* Exercise
Would you retype, word for word, the line with "[00:00:02.00 to 00:00:03.00]" and each line after it to the end of the entries below, leaving the pictures out?

--- Available records ---

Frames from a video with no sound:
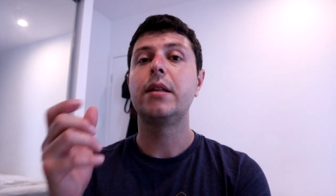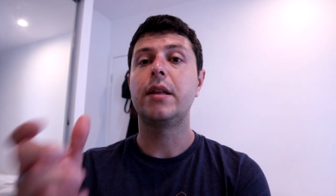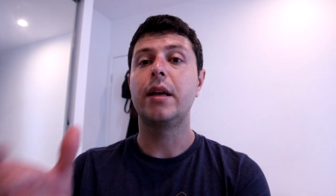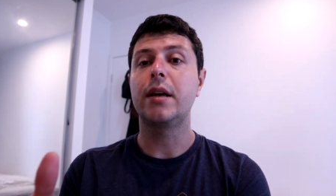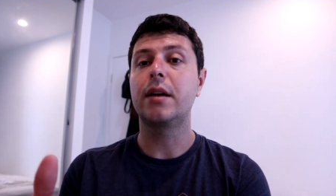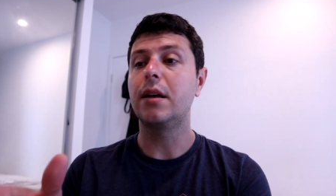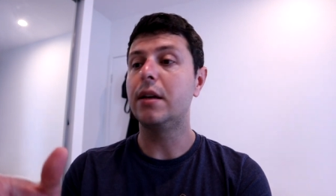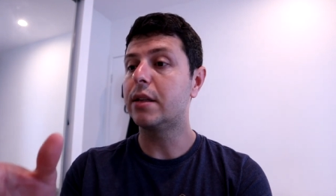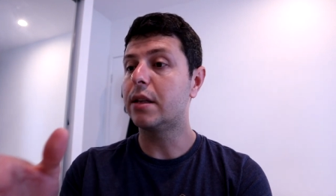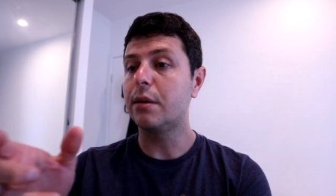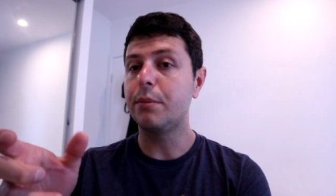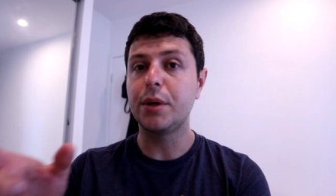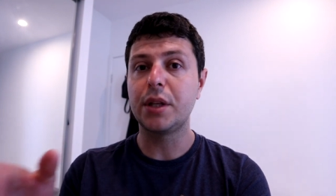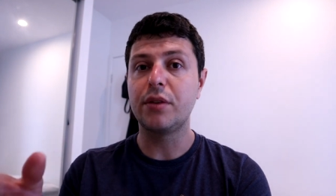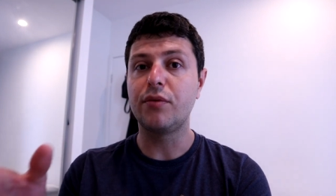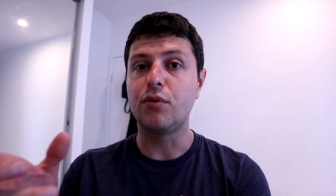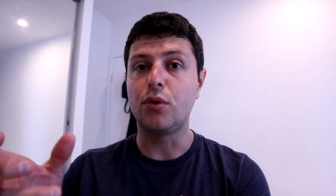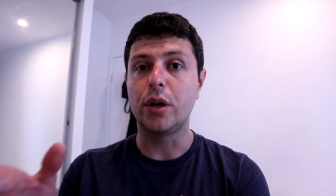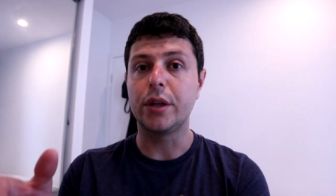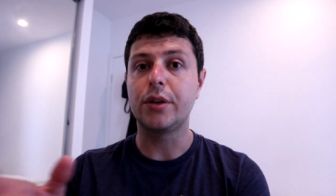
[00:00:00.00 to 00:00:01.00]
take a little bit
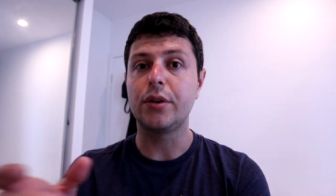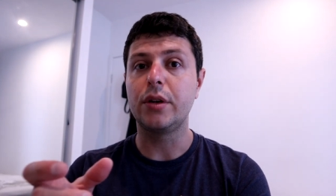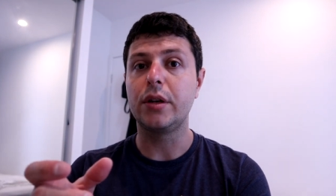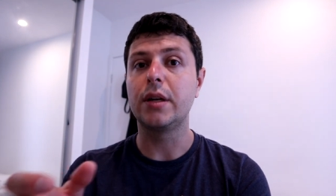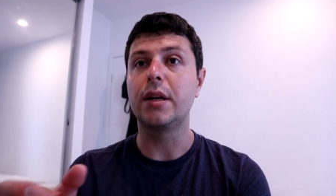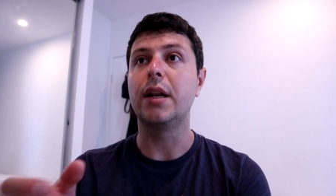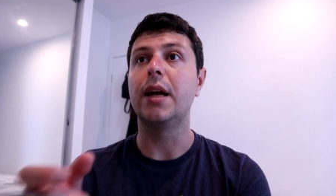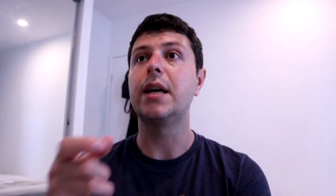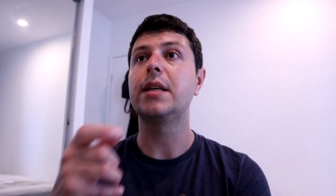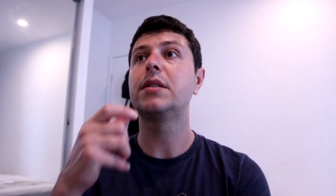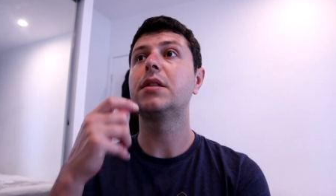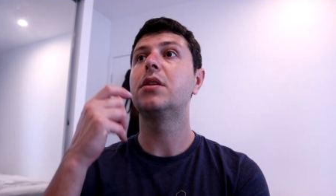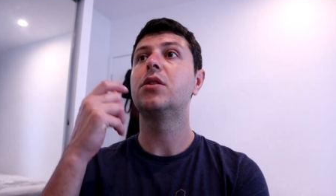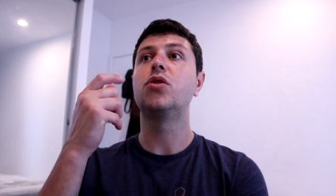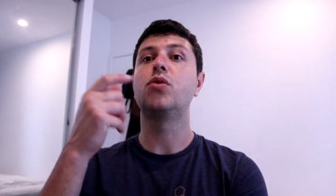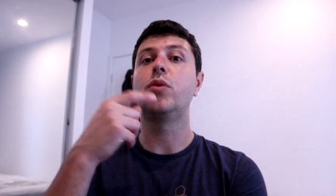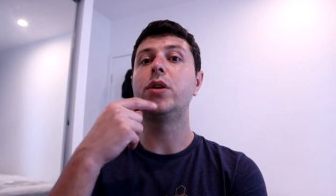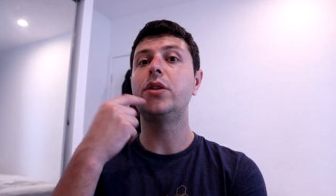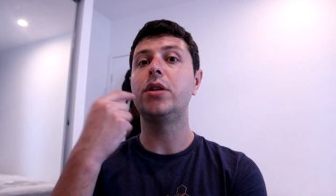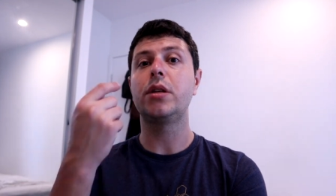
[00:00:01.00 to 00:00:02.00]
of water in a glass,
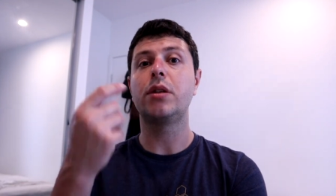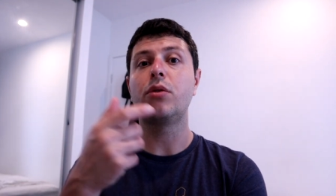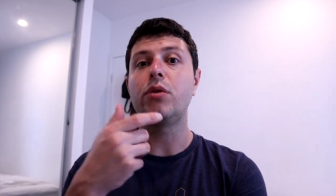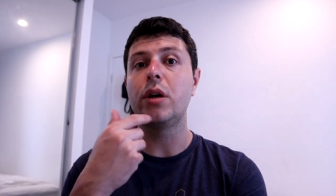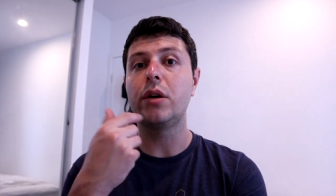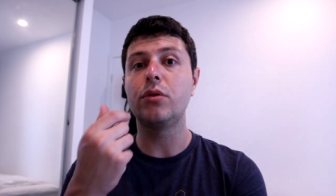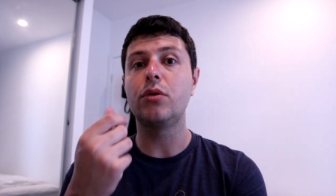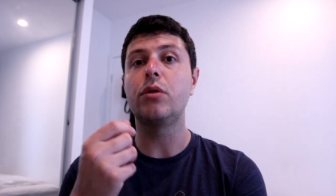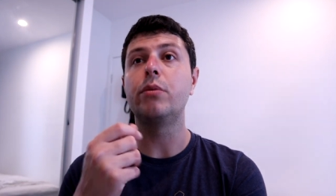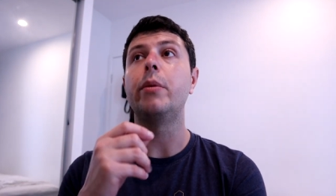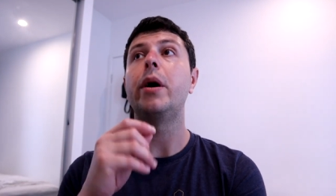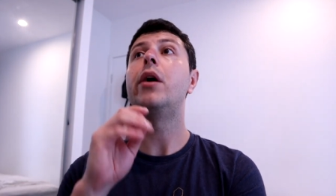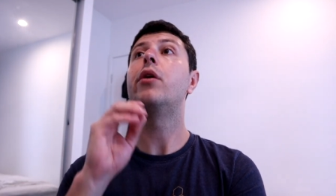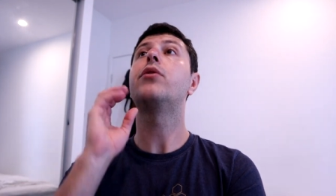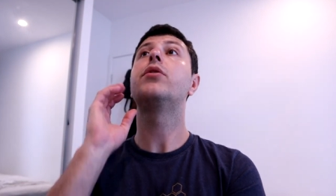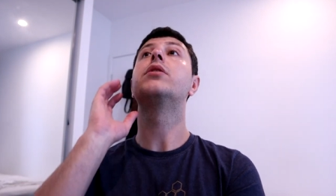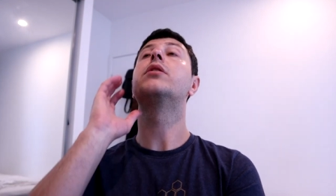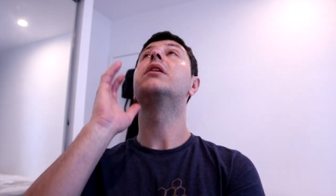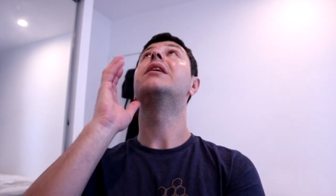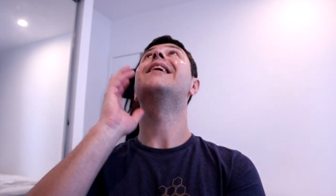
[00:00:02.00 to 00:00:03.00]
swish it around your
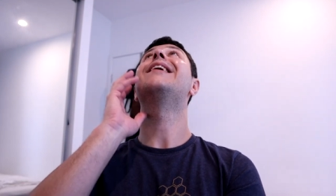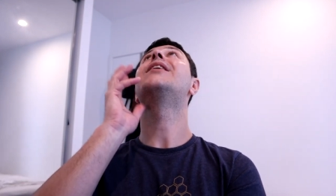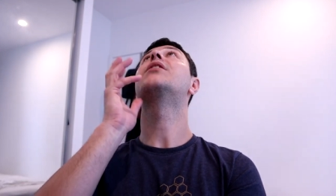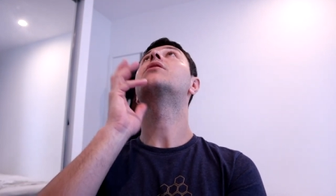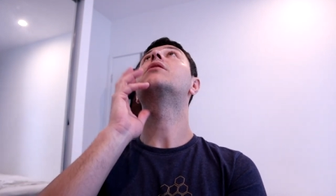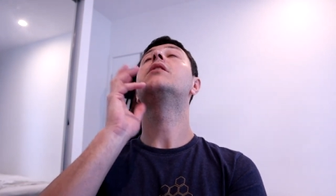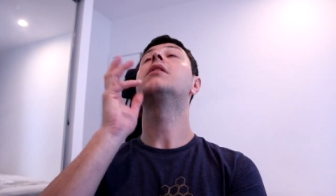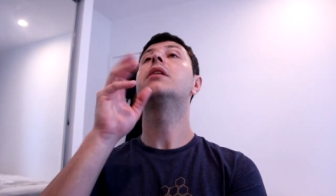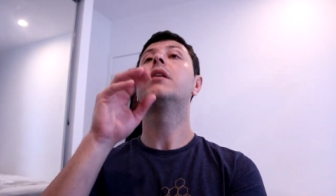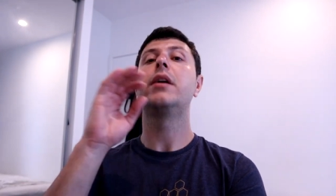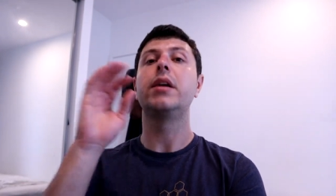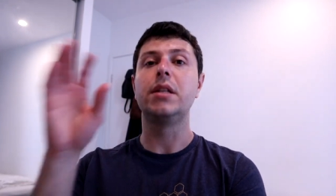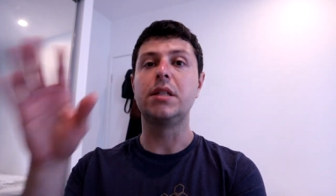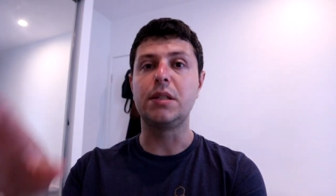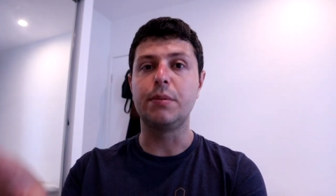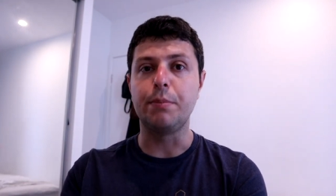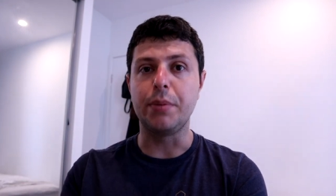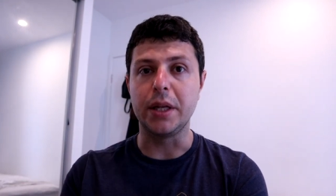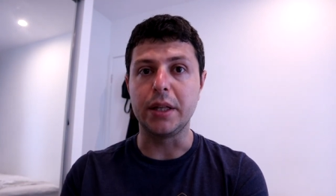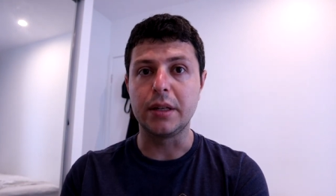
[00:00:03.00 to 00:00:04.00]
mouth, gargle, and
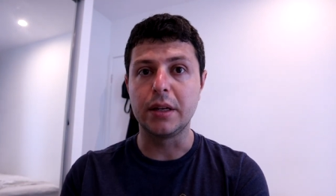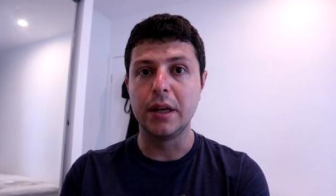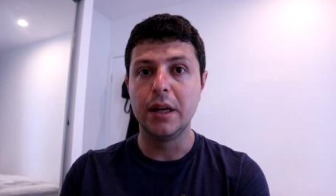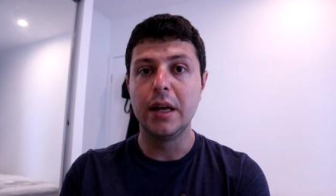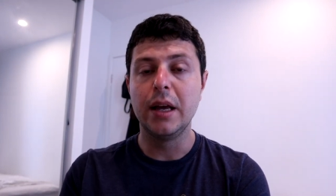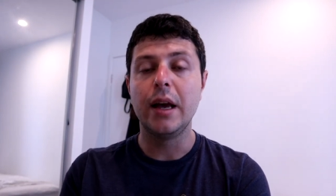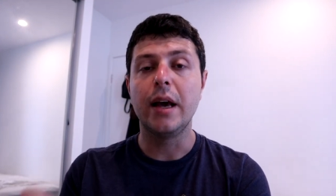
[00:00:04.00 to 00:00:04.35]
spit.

---

* Task result
[00:00:02.00 to 00:00:03.00]
swish it around your
[00:00:03.00 to 00:00:04.00]
mouth, gargle, and
[00:00:04.00 to 00:00:04.35]
spit.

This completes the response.